TO DO:
Exclude all pictures, then copy each of the records exactly as written.

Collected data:
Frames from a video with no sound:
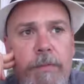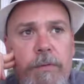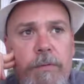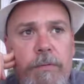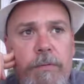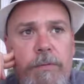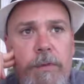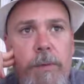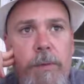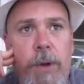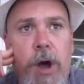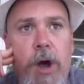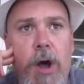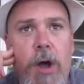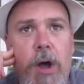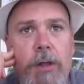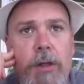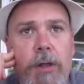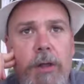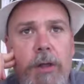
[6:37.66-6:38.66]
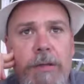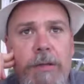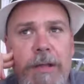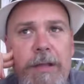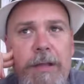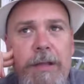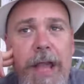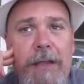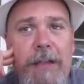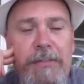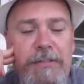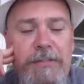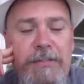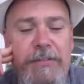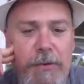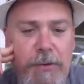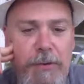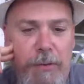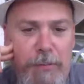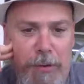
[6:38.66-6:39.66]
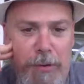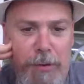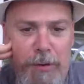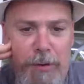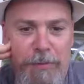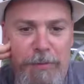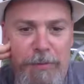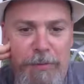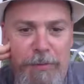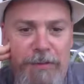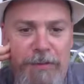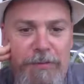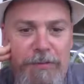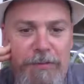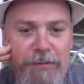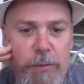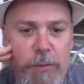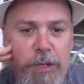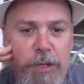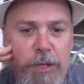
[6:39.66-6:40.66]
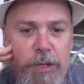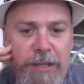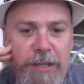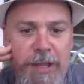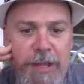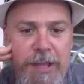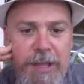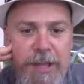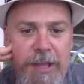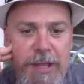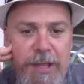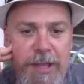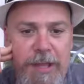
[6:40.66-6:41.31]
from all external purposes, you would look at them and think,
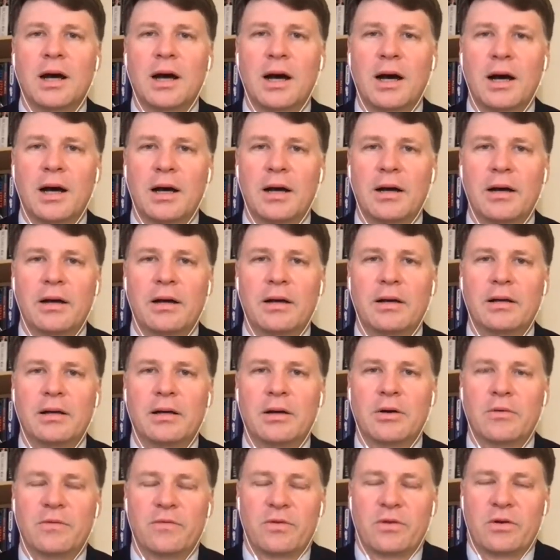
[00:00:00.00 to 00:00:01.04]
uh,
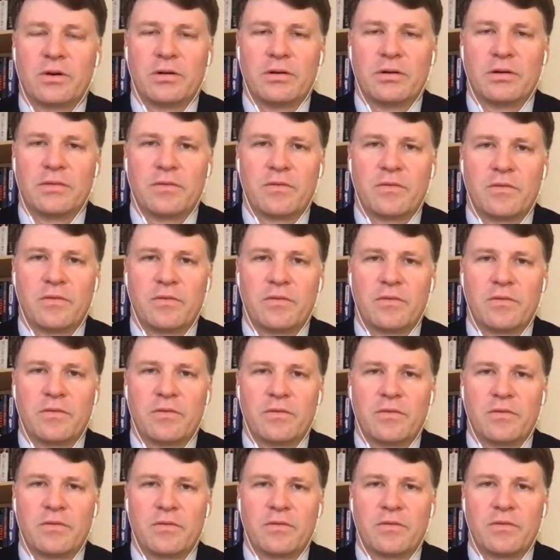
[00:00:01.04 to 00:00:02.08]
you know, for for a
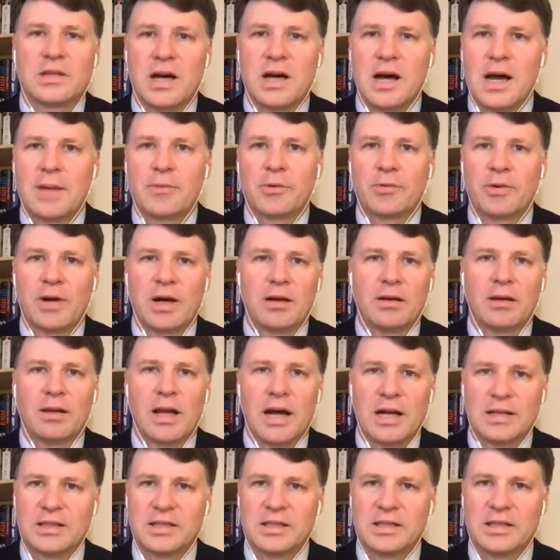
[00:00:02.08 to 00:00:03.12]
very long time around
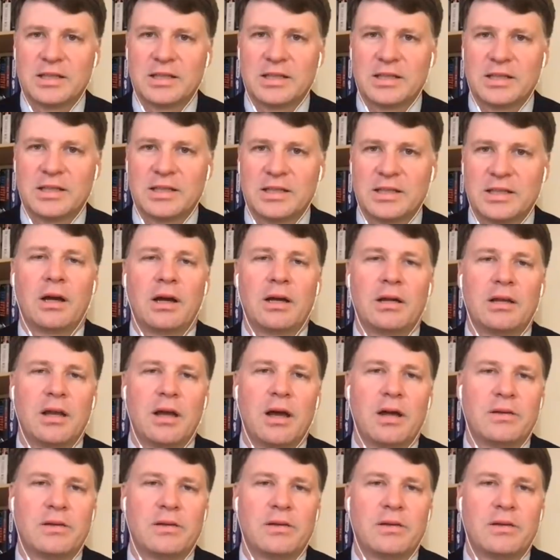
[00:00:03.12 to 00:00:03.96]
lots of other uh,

OUTPUT:
Frames from a video with no sound:
[6:37.66-6:38.66]
[6:38.66-6:39.66]
[6:39.66-6:40.66]
[6:40.66-6:41.31]
from all external purposes, you would look at them and think,
[00:00:00.00 to 00:00:01.04]
uh,
[00:00:01.04 to 00:00:02.08]
you know, for for a
[00:00:02.08 to 00:00:03.12]
very long time around
[00:00:03.12 to 00:00:03.96]
lots of other uh,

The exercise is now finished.